「平成」も来年の4月で終わるわけですが、日本の歌謡史において「平成」を代表するアーティストを挙げるならば、それはやはりSMAPであると思います。
SMAPは1988年(昭和63年)に結成され、1991年(平成3年)9月9日にシングル「Can't Stop!!-LOVING-」でデビューしました。2016年(平成28年)12月31日をもって解散となるまで、28年間の長きにわたりトップアイドルとして活躍しただけでなく、NHK紅白歌合戦では6回もトリを務めた(うち5回は大トリ)ことはアイドルグループとしては極めて異例であり、もはやアイドルを超えた「国民的グループ」にまで成長したその功績は、賞賛すべきものであると思います。

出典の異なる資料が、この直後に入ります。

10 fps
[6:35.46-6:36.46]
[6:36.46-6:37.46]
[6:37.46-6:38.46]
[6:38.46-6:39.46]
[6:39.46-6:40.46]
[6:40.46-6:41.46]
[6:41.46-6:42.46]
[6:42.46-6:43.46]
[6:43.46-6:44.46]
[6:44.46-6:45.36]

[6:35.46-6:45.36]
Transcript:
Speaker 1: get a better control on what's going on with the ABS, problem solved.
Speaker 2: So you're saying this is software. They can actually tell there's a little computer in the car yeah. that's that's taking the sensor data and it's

そのSMAPは、デビューした1991年からNHK紅白歌合戦には出場したものの、CDの売上はデビュー以来「1位を取れない」状態が続き、コンサートでは空席が目立ち、ジャニーズ事務所における後継アイドルとしては、人気が今一つ出ない不振きわまりない状況が続いていました。
1991年のNHK紅白歌合戦に出場したジャニーズ事務所の先輩アイドルは、少年隊と光GENJIでした。田原俊彦さんのブレイク以降息を吹き返したジャニーズ事務所は、男性アイドルのかっこよさを前面に出したプロモーションを展開してきましたが、当時はアイドル歌手そのものが飽きられ始めてきた頃でもあり、SMAPのデビューから初期のプロモーションが上手くいかなかった原因もそういう時代の変わり目があったと思います。

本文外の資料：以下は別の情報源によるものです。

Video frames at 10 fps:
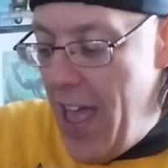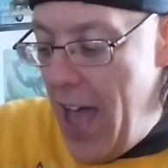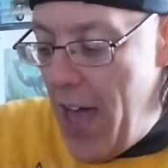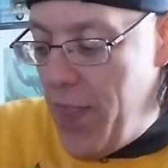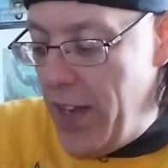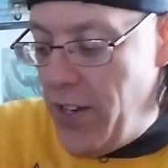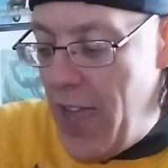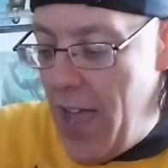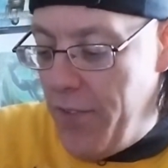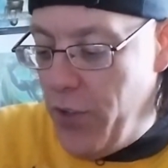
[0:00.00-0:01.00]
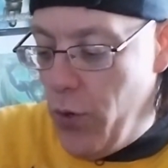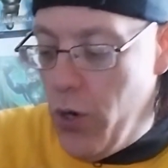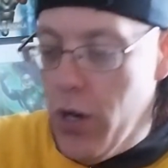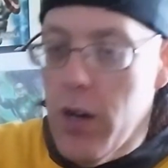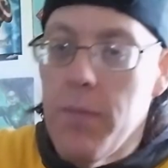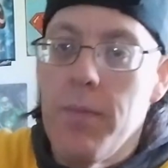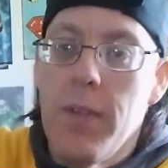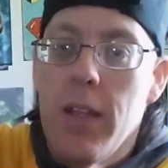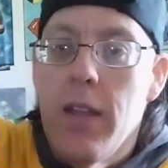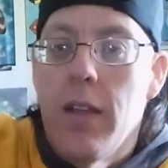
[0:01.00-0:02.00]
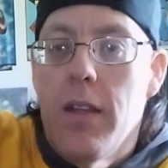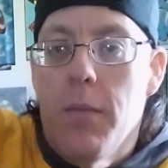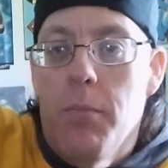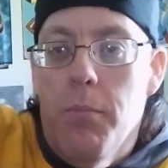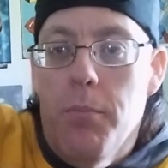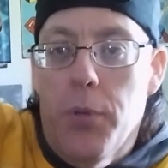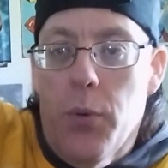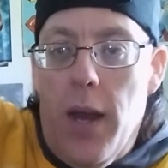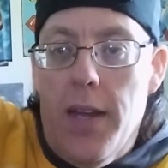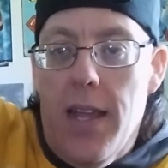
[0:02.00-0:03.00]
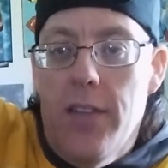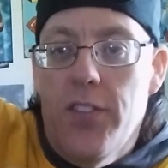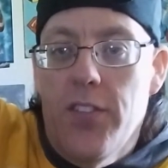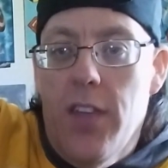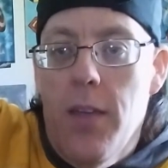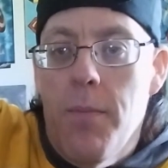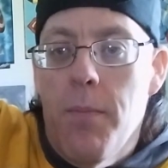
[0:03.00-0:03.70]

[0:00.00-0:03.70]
Then you have your Blu-ray disc.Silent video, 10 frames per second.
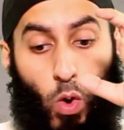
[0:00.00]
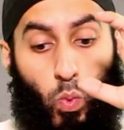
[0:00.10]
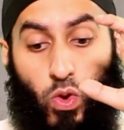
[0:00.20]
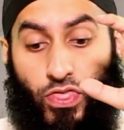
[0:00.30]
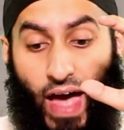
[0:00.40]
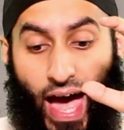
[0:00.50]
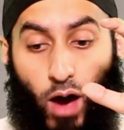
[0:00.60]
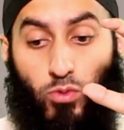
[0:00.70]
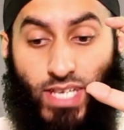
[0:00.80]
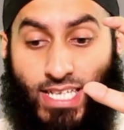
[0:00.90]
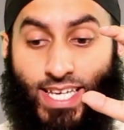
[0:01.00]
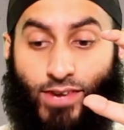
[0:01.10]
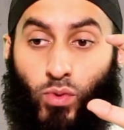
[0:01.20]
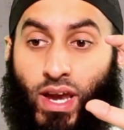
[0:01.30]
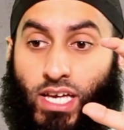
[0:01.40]
Without a
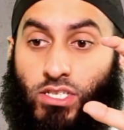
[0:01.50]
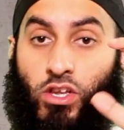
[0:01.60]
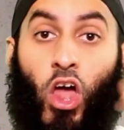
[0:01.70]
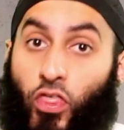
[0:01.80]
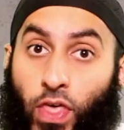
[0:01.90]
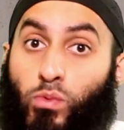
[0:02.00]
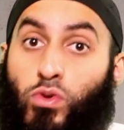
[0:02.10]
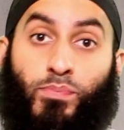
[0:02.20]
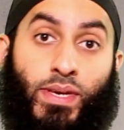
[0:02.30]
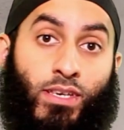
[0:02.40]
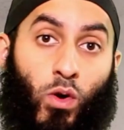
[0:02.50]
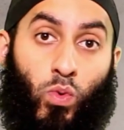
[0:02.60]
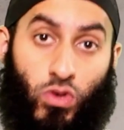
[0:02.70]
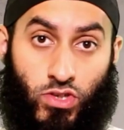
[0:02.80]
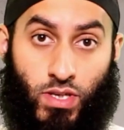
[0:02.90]
general election, there would be
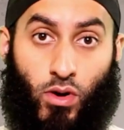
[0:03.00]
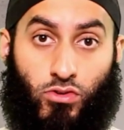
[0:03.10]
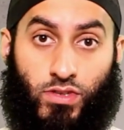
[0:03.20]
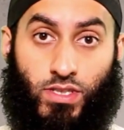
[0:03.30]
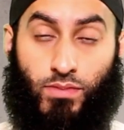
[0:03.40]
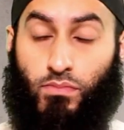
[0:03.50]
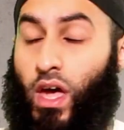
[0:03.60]
no democracy.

SMAPの初期の作品にもいい曲はいくつもあって、彼らの強い武器である「親しみやすさ」もパフォーマンスからは滲み出ていたと思いますが、当時ジャニーズ事務所の事務職員であった飯島三智さんはSMAPの人気打開策として、これまでのアイドルが立ち入らなかったバラエティー路線に売り込みます。1992年からフジテレビで放送された「夢がMORIMORI」で、キックベースをする彼らの姿を見て、ぼくは初めてSMAPの人たちを知りました。当時のSMAPはお笑いをやるときも、アイドル番組のコントレベルではなくて、吉本のお笑い芸人と同じように「笑われる」対象に徹していたと言われます。いま思うと、事務所のお膳立てどおりに動けば自然とスターになれるビジネスモデルは終わっていて、たとえジャニーズの人気アイドルであっても、愚直に自分の歌を聴いてもらえるために、様々な活動を通じて名前を覚えてもらうという、本来の芸能活動に立ち返らないと生き残っていけない状況が当時はあったのだと思います。

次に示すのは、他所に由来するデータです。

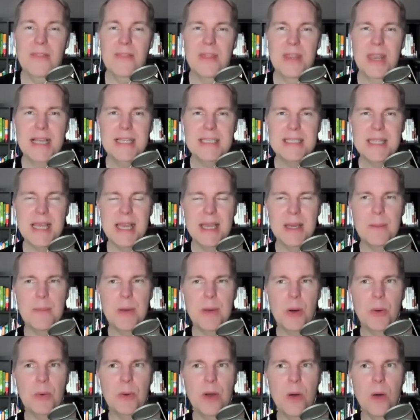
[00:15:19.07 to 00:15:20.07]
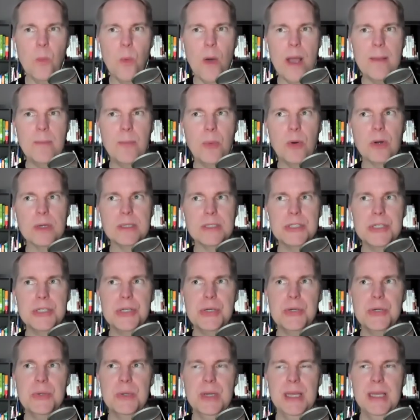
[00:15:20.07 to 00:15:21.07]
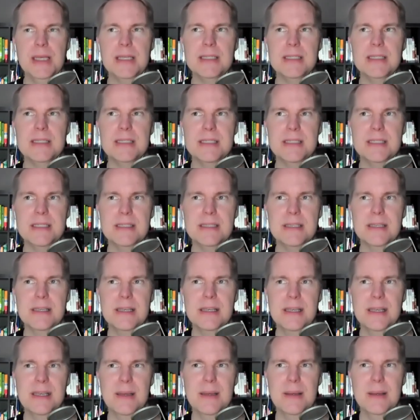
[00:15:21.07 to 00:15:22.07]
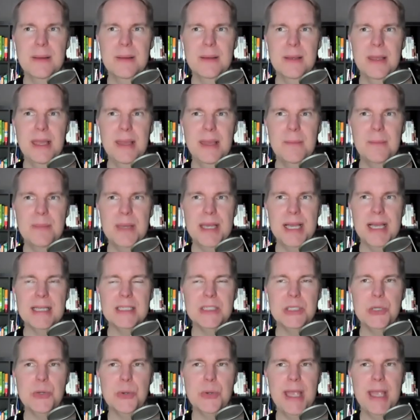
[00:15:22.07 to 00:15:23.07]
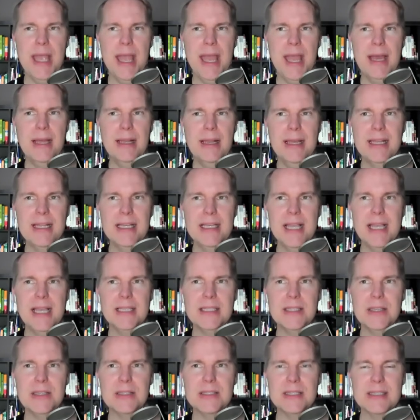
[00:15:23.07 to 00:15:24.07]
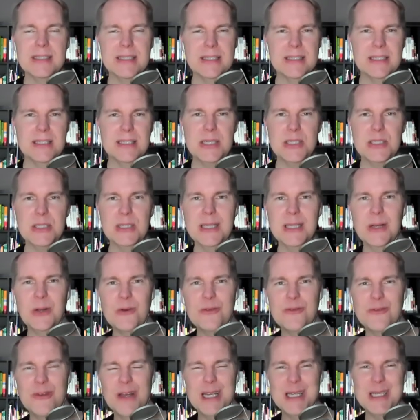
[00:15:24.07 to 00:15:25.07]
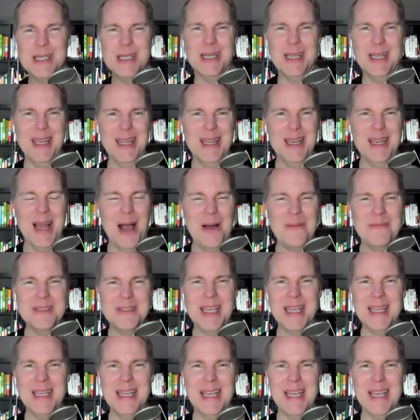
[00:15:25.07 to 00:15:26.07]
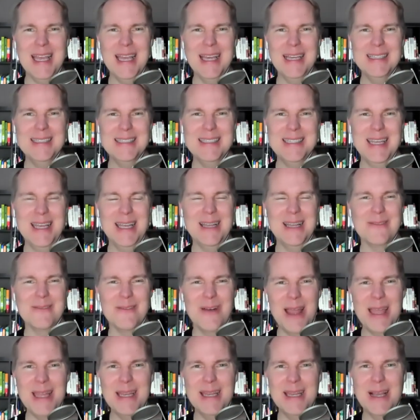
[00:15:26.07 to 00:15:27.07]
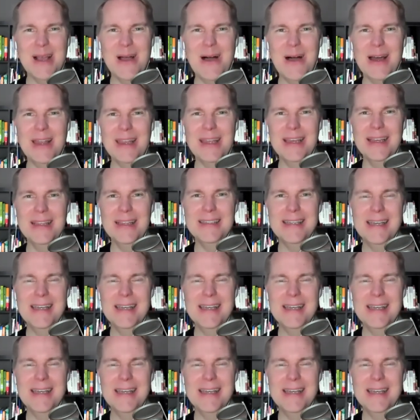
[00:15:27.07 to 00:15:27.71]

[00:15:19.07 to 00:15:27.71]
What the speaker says: The nice thing about a whiteboard too is because you can't, there's such little friction in updating it, in writing on it.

SMAPのそういうプロモーションは、作られたスターの偶像を捨てて、親しみやすさを前面に出すものであったと思います。ショーアップした歌唱スタイルであった少年隊や、ローラースケートを駆使した華やかなステージであった光GENJIとは明らかに異なる路線でした。
そのSMAPが初めてシングルで1位を取ったのは、1994年3月12日に発売した12枚目のシングルである「Hey Hey おおきに毎度あり」という曲でした。SMAPの6人は全員関東地方の出身であるのに、歌詞はすべて関西弁、浪速の商人がテーマで、サビ以外のメロディーはほぼセリフ(今ならRAPのようでもありますが)という異色の作品でした。作詞・作曲を提供した庄野賢一さんは、その後に続く「がんばりましょう」、「たぶんオーライ」、「どんないいこと」などの作曲を提供し、SMAPの成長を支援したお1人です。
ぼくがこの曲を聴いて思い起こしたのは、第二次大戦後に「ブギの女王」として一世を風靡した笠置シヅ子さんでした。こてこての大阪弁を軽妙にパワフルなステージを披露した笠置さんなら、「Hey Hey おおきに毎度あり」って言いそうだなと思ったんです。
ジャニー喜多川さんも笠置さんの一連の作品はお好みだったようで、所属の男性アイドルにカバーを歌わせることが多いです。ジャニーさんは舞台で芸を披露するのは役者も歌手も芸人も同じであるという持論があり、アイドルが歌と踊りに加えて、お笑いをやれるのはエンターテイナーとしてなお良いことだと考えていたのも、SMAPには幸運だったと思います。
ぼくはDAM★ともでSMAPをお気に入りのアーティストにして、SMAPの作品も数多く歌ってますけど、この曲は難しくて歌えないなあと思います。ある意味、自分の中でこり固まっている「歌の型みたいなもの」を捨て去って、いっそ全然違う人になって歌ってみないと歌えないのかなあって思います。当時のSMAPもおそらくそんな気持ちだったのだろうと思います。でも、「Hey Hey おおきに毎度あり」の1位を契機に、SMAPはブレイクへの道を歩み始めたわけです。何がきっかけで、人生が好転するかわからないですね。